> [Problem]: Write the listing out again word for word. Pictures do not belong in the copy.

>>>>

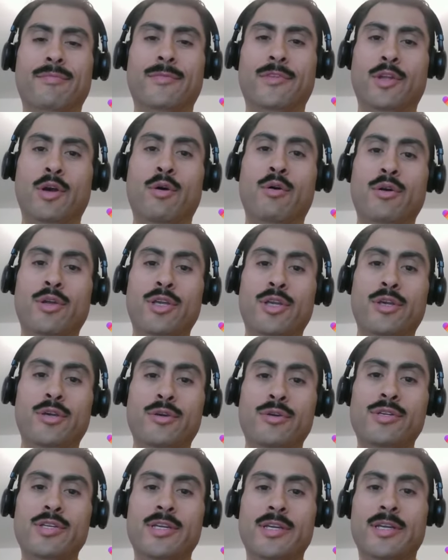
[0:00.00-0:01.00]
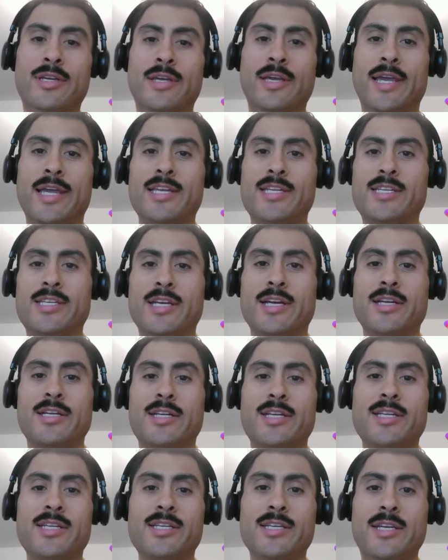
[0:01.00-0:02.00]
Don't use a sun
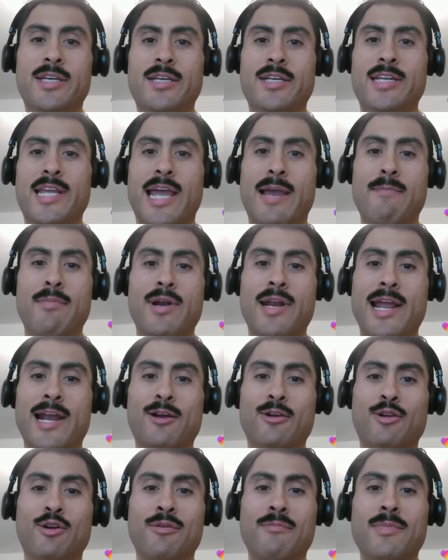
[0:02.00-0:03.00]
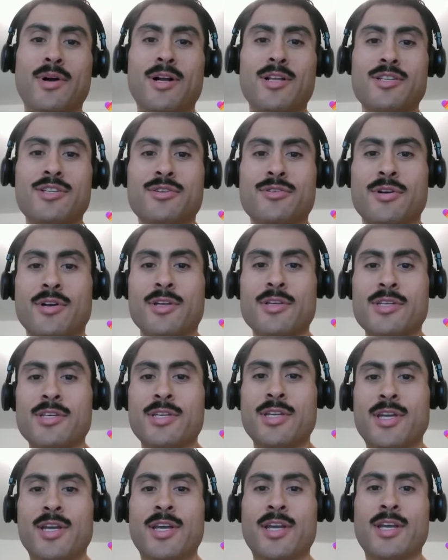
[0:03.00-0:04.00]
disk, tabernacle, or
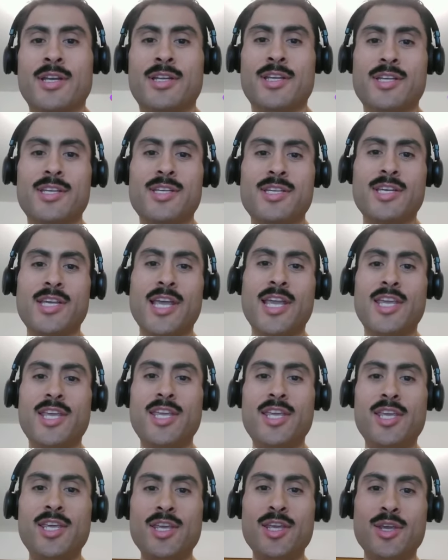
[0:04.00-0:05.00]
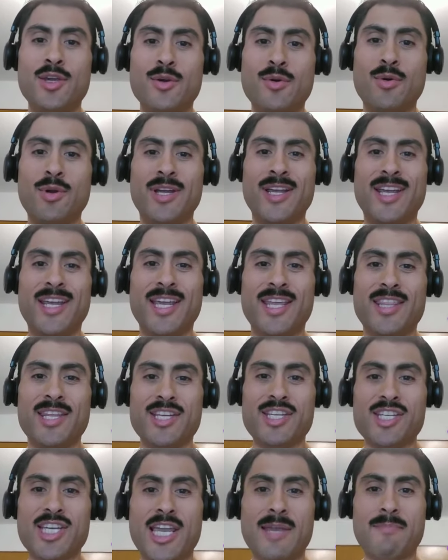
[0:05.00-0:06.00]
monstrance to see a hue in the
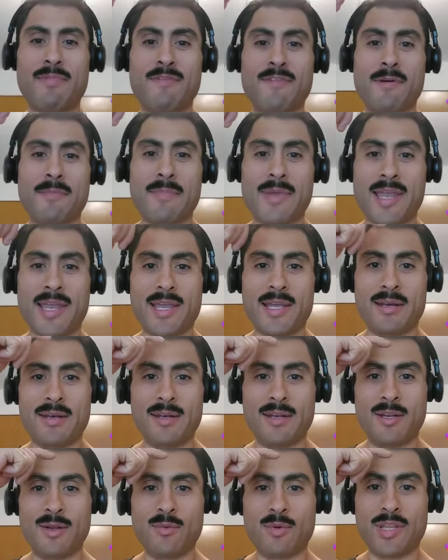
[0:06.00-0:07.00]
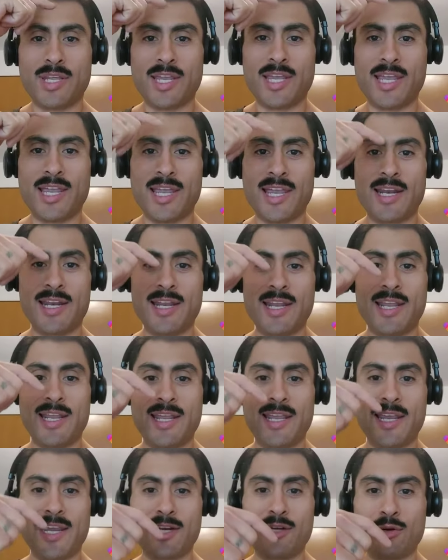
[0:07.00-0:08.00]
shape of a man with a head,
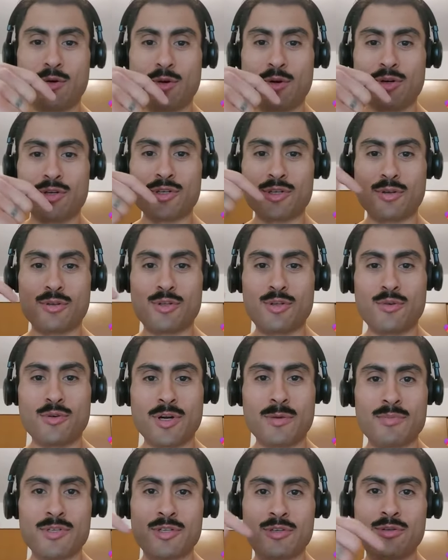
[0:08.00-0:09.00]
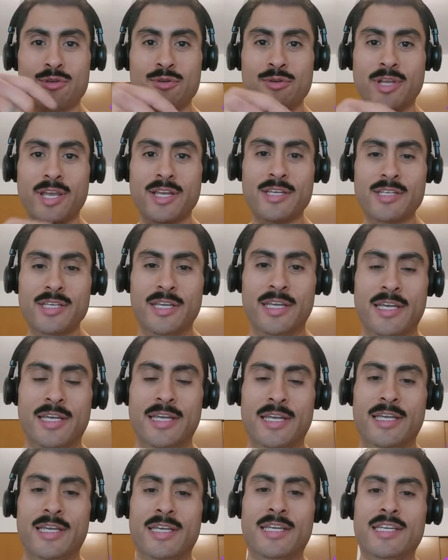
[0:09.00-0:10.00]
a torso, two arms, and two legs
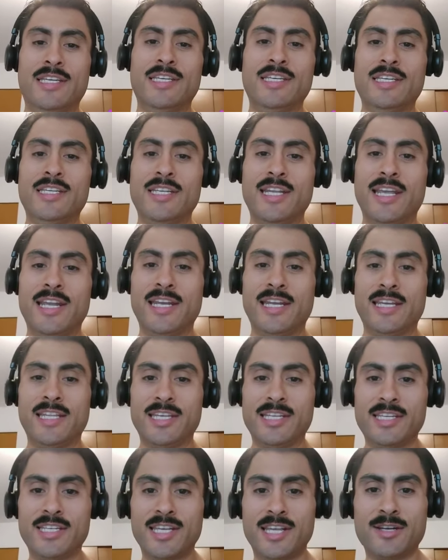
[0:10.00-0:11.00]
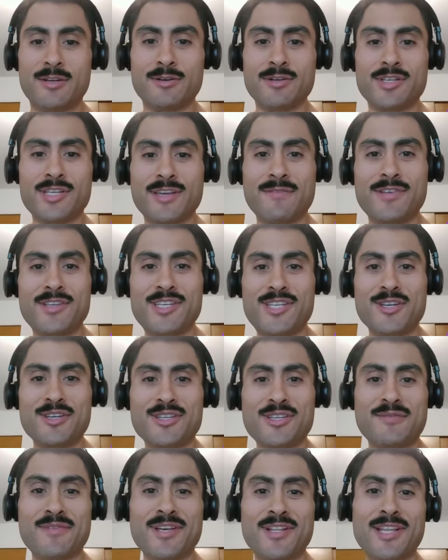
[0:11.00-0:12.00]
standing in the center seven
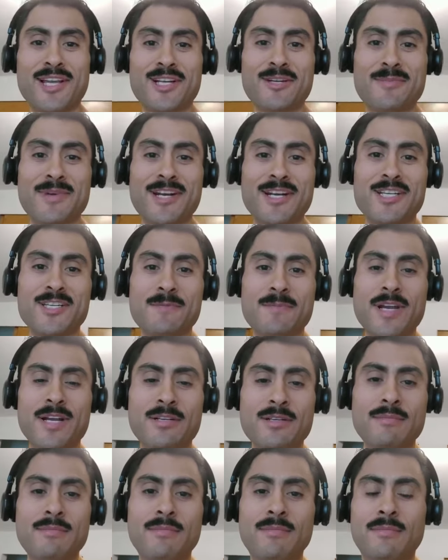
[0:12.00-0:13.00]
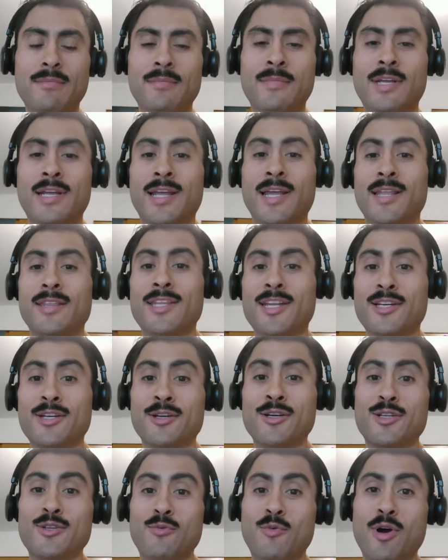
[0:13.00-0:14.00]
seals of the electromagnetic spectrum that
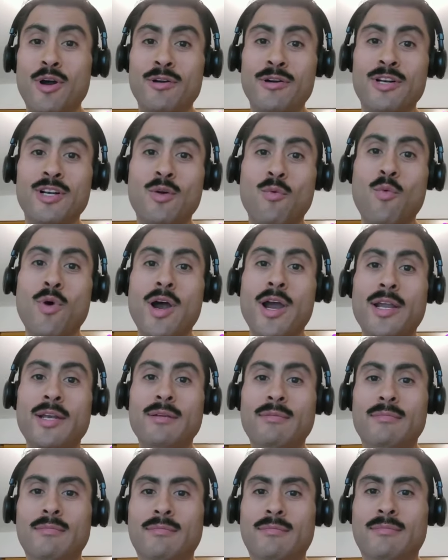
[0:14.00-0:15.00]
turns water into wine,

<<<<

> [Response for this exercise]:
[0:00.00-0:01.00]
[0:01.00-0:02.00]
Don't use a sun
[0:02.00-0:03.00]
[0:03.00-0:04.00]
disk, tabernacle, or
[0:04.00-0:05.00]
[0:05.00-0:06.00]
monstrance to see a hue in the
[0:06.00-0:07.00]
[0:07.00-0:08.00]
shape of a man with a head,
[0:08.00-0:09.00]
[0:09.00-0:10.00]
a torso, two arms, and two legs
[0:10.00-0:11.00]
[0:11.00-0:12.00]
standing in the center seven
[0:12.00-0:13.00]
[0:13.00-0:14.00]
seals of the electromagnetic spectrum that
[0:14.00-0:15.00]
turns water into wine,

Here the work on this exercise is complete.